1ラウンド、テコンドーがルーツにある永坂は、巧みにスイッチを繰り返しながら、横蹴りやローなど独特の距離感と間合いで多彩な蹴りを見せる。永坂のパンチと蹴りをまとめるスピード感ある攻撃に対して、吉岡のキャッチが目立ち始め、注意を受ける場面も。
すると1ラウンド残り1分。前のめりに歩を進める永坂が、左を振り抜き吉岡からダウンを奪う。首を振りながらやや困惑ぎみの吉岡だが、カウントを聞く表情は硬い。ダメージはさほどないように思えた最初のダウンだったが、ラウンド終了間際にコーナーに追い詰められた吉岡は永坂の連打を貰ってスタンディングダウンを宣告さる。
ここはラウンド終了のゴングに救われた吉岡だが、ABEMAで解説を務めた石川直生は「吉岡選手がスタンディングを取られるなんて信じられない」と驚いた様子。すると視聴者からも「完全に呑まれてる」「ビギンがこんなダウンを貰うか」と動揺のコメントが相次いだ。
2ラウンド、序盤の攻勢に手ごたえを感じたか自信満々の表情を浮かべる永坂は、ジワリと吉岡にプレッシャーをかけ右フック、ミドル。さらに急発進からの連打など一気呵成だ。勢いそのままに、永坂は再び吉岡をコーナーに串刺しにしてパンチの連打、ヒザの猛攻を浴びせると、再び左ストレートを打ち抜いて吉岡からダウンを奪った。
手をつきながらカウントを聞くも吉岡は力が入らず、そのまま腰が砕けると、実況席からも「おいおい」「強いな」と言葉が漏れ、この日ゲスト解説を務めた第7代Krushライト級王者の大沢文也も「おぃ、おぃ、マジか?!」と唖然。リプレーでは、伸びのある左ストレートが顔面を捉え、吉岡の首がガクっと落ちる衝撃映像。石川は「当たったところで落ちてましたね…」と驚きを隠せない様子で話した。

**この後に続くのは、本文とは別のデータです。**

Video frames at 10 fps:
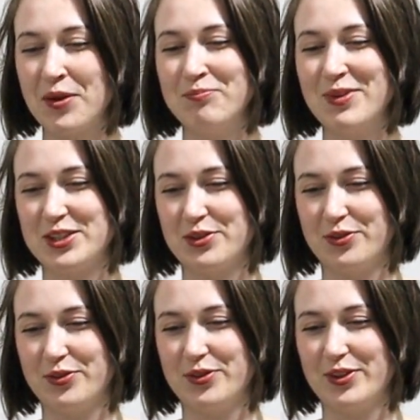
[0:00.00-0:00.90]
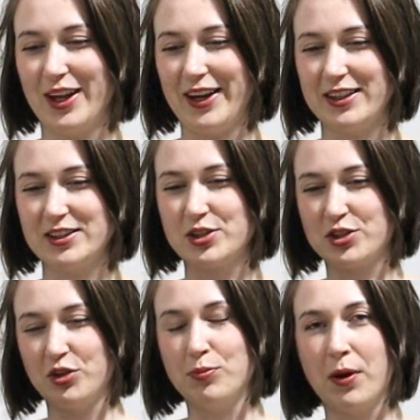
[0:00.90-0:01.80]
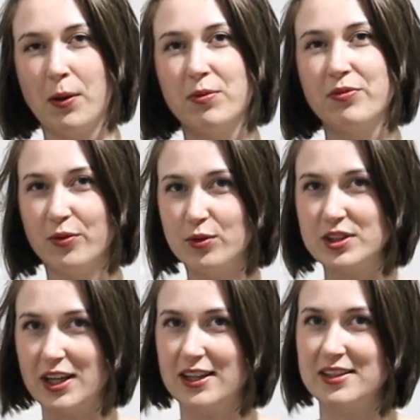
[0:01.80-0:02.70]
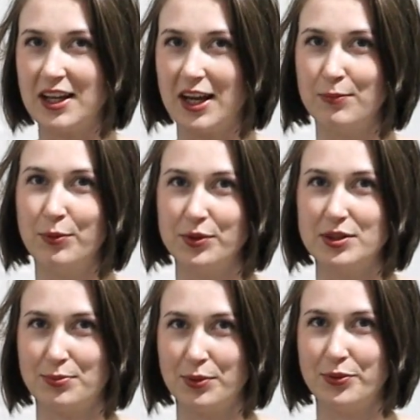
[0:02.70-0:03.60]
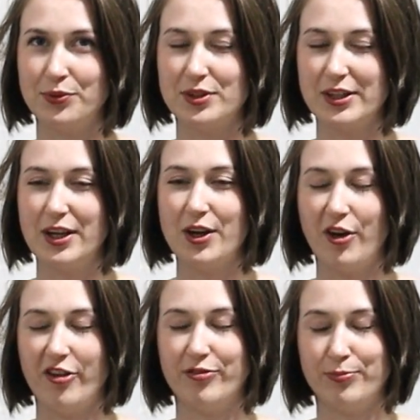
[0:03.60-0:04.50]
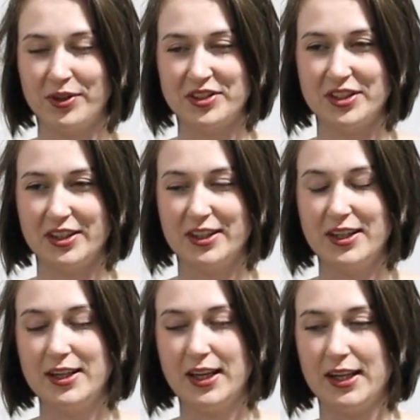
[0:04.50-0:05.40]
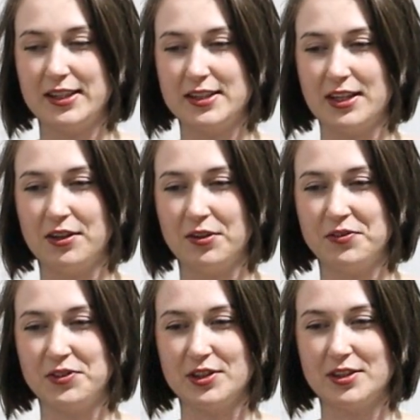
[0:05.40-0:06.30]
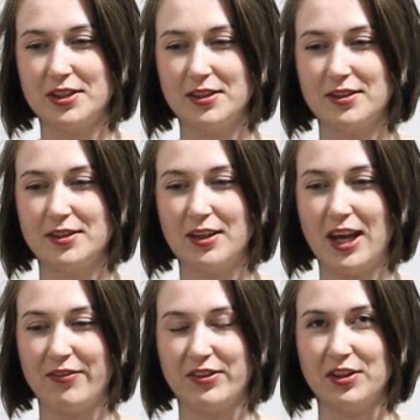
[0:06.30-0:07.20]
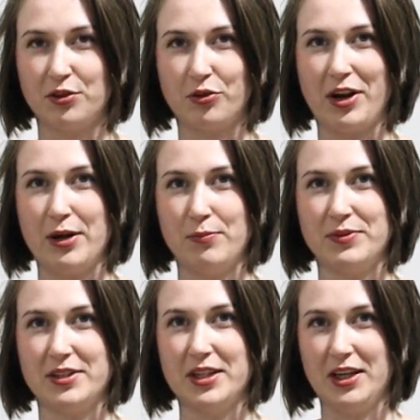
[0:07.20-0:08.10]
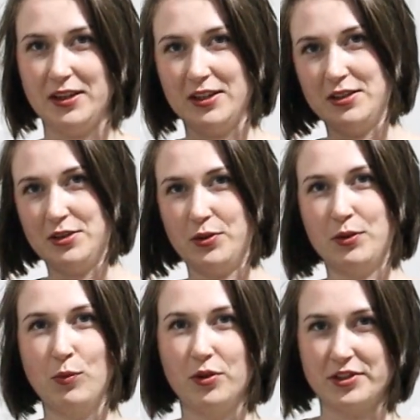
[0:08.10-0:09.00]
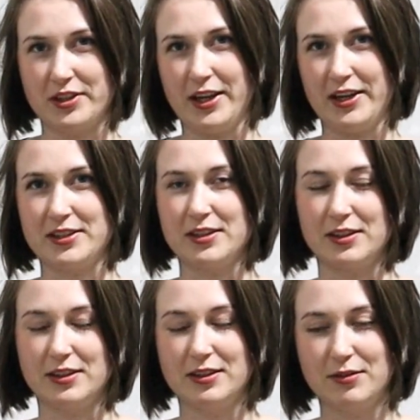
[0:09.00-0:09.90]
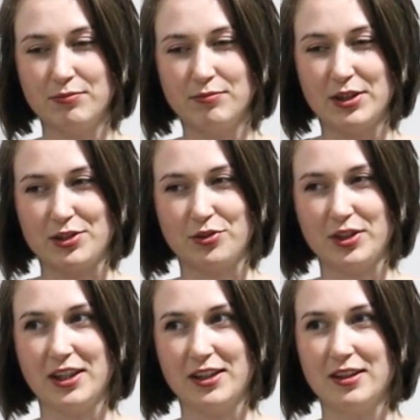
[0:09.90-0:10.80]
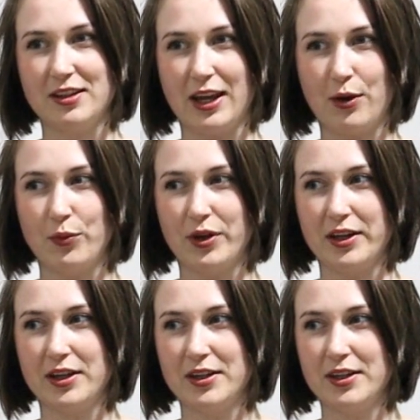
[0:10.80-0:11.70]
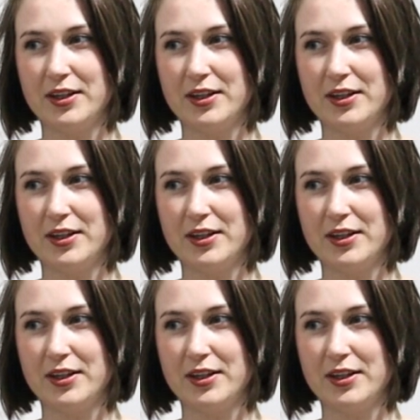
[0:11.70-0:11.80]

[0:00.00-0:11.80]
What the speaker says: measure, like scoop up 14 tablespoons of butter instead of just having the grams and then doing one slice and measuring it that way.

前日会見で「(同階級の)スーパーバンタム級の選手が嫉妬するような試合をする」という言葉を有言実行した永坂。見事な戦いぶりに「吏羅ってこんなに強かったか?」「次はタイトル戦でいいだろう」と絶賛の声。ゲストのお笑い芸人・お見送り芸人しんいちも「ジェロム・レ・バンナの黄金の左を思い出しました」と一撃必殺のパンチに言及した。